■ **YOUR INSTRUCTIONS**
Line by line, set down all the data below exactly, omitting any picture.

.....

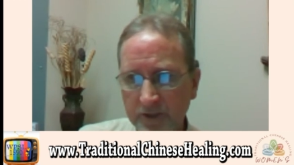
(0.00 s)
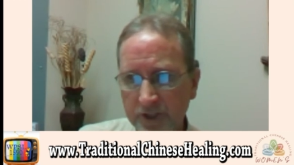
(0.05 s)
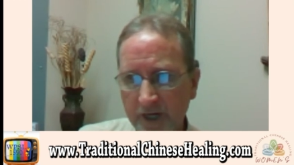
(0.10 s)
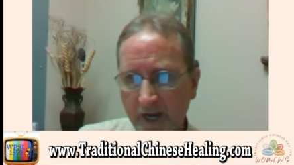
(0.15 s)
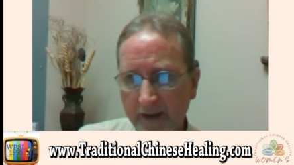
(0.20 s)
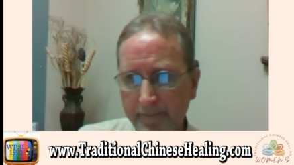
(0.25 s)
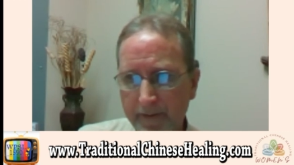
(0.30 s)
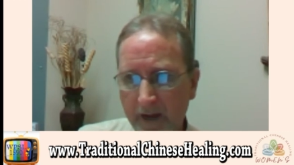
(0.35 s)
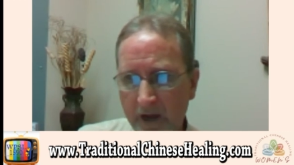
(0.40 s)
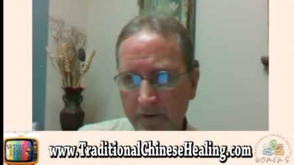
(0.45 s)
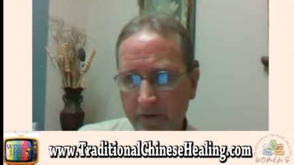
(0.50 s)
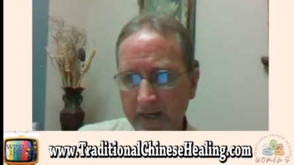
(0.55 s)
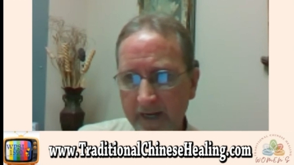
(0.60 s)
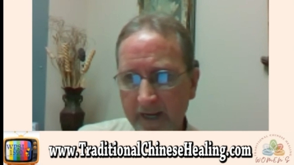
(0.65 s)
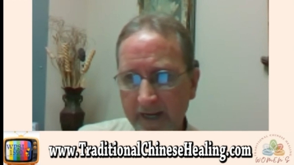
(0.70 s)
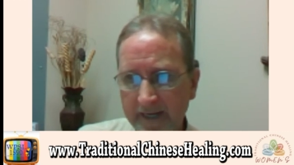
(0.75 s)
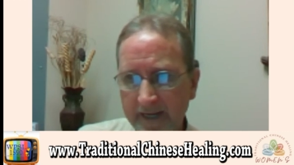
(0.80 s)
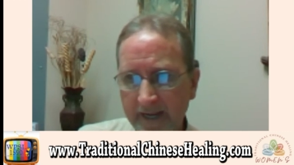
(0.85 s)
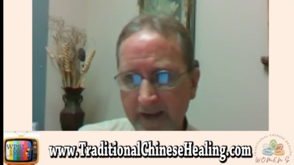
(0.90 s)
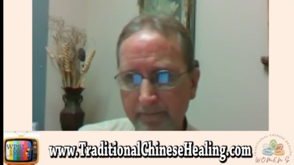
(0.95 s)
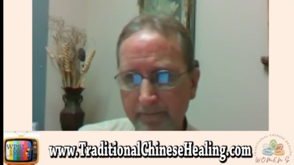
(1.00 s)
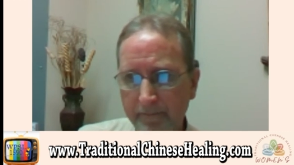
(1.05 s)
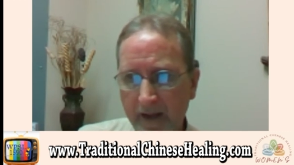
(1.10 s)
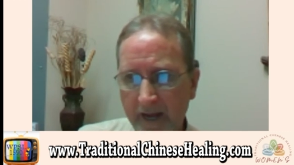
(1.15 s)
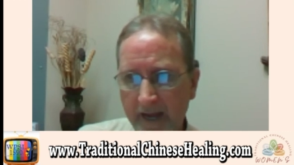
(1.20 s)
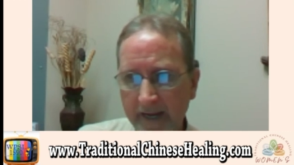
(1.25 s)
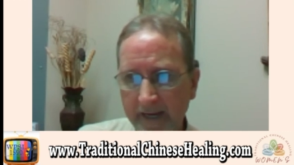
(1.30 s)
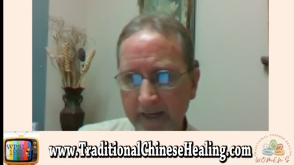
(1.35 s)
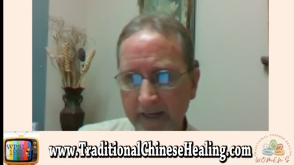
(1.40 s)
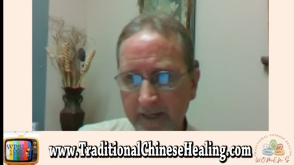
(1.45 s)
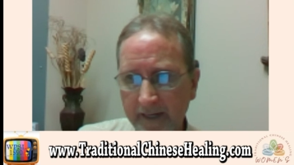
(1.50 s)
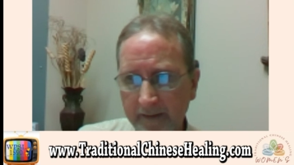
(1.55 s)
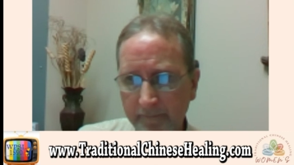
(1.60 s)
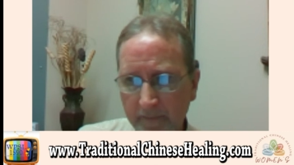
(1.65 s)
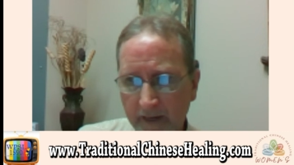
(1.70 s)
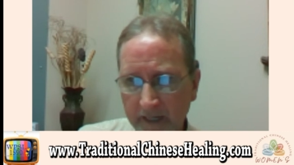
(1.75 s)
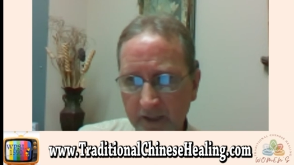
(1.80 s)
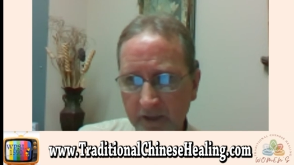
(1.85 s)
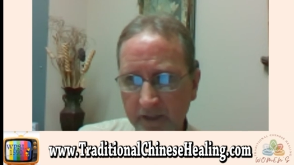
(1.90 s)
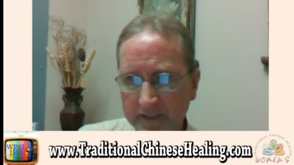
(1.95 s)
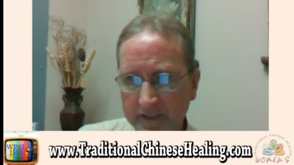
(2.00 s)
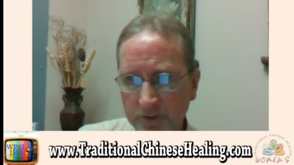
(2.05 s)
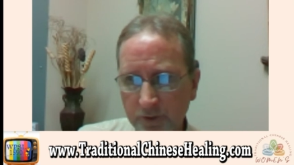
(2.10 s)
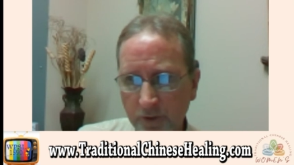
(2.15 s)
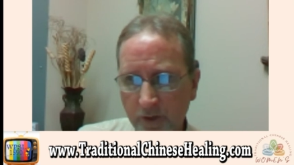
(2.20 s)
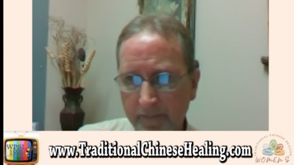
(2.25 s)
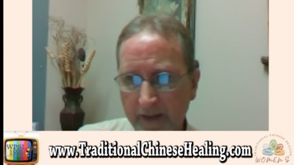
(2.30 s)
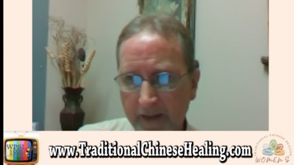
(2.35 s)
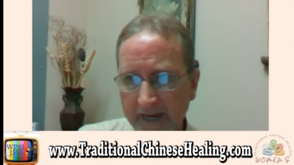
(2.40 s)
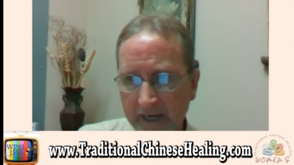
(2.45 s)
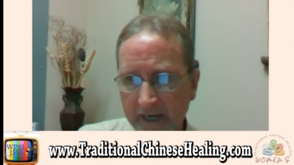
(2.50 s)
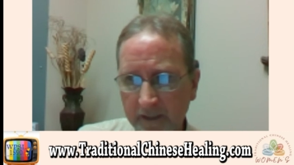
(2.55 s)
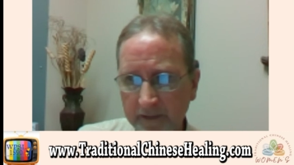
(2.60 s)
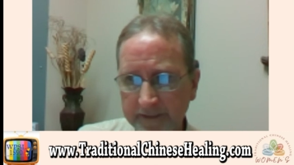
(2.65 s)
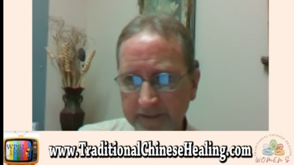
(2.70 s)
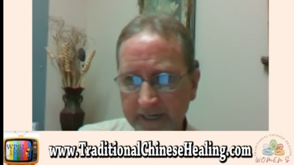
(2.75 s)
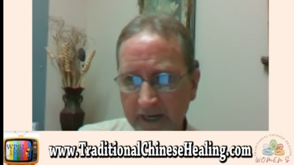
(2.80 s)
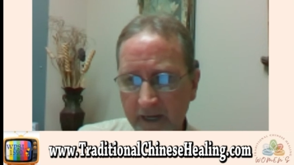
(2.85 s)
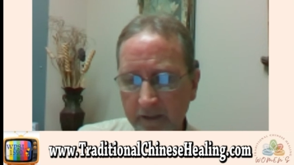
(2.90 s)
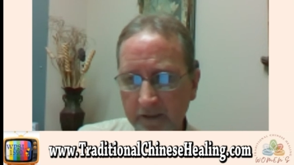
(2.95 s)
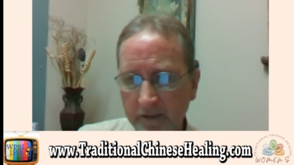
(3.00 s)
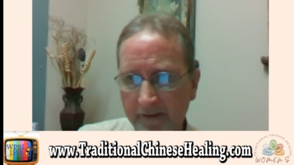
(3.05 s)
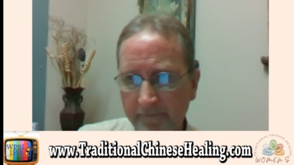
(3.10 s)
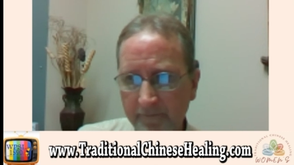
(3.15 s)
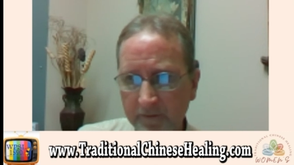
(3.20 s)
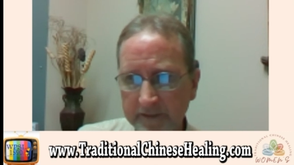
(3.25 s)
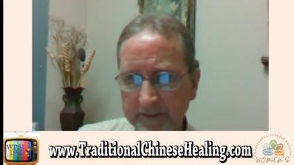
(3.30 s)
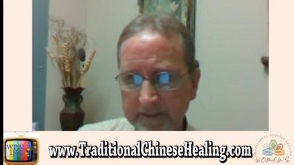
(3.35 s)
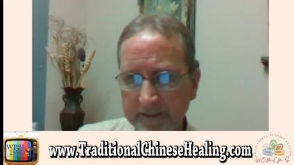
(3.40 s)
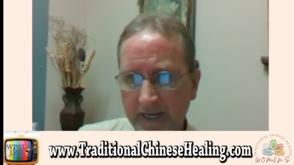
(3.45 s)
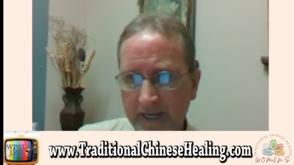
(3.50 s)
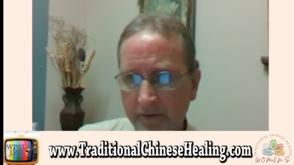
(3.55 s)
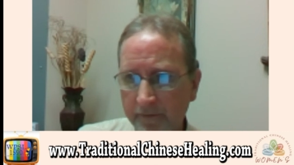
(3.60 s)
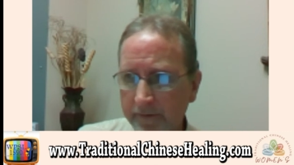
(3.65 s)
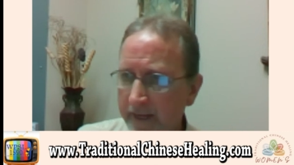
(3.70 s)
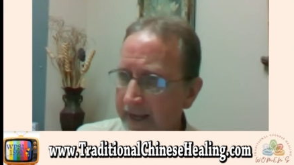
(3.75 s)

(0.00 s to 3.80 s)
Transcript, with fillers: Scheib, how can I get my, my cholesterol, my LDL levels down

.....

■ **WRITTEN RESPONSE**
(0.00 s)
(0.05 s)
(0.10 s)
(0.15 s)
(0.20 s)
(0.25 s)
(0.30 s)
(0.35 s)
(0.40 s)
(0.45 s)
(0.50 s)
(0.55 s)
(0.60 s)
(0.65 s)
(0.70 s)
(0.75 s)
(0.80 s)
(0.85 s)
(0.90 s)
(0.95 s)
(1.00 s)
(1.05 s)
(1.10 s)
(1.15 s)
(1.20 s)
(1.25 s)
(1.30 s)
(1.35 s)
(1.40 s)
(1.45 s)
(1.50 s)
(1.55 s)
(1.60 s)
(1.65 s)
(1.70 s)
(1.75 s)
(1.80 s)
(1.85 s)
(1.90 s)
(1.95 s)
(2.00 s)
(2.05 s)
(2.10 s)
(2.15 s)
(2.20 s)
(2.25 s)
(2.30 s)
(2.35 s)
(2.40 s)
(2.45 s)
(2.50 s)
(2.55 s)
(2.60 s)
(2.65 s)
(2.70 s)
(2.75 s)
(2.80 s)
(2.85 s)
(2.90 s)
(2.95 s)
(3.00 s)
(3.05 s)
(3.10 s)
(3.15 s)
(3.20 s)
(3.25 s)
(3.30 s)
(3.35 s)
(3.40 s)
(3.45 s)
(3.50 s)
(3.55 s)
(3.60 s)
(3.65 s)
(3.70 s)
(3.75 s)

(0.00 s to 3.80 s)
Transcript, with fillers: Scheib, how can I get my, my cholesterol, my LDL levels down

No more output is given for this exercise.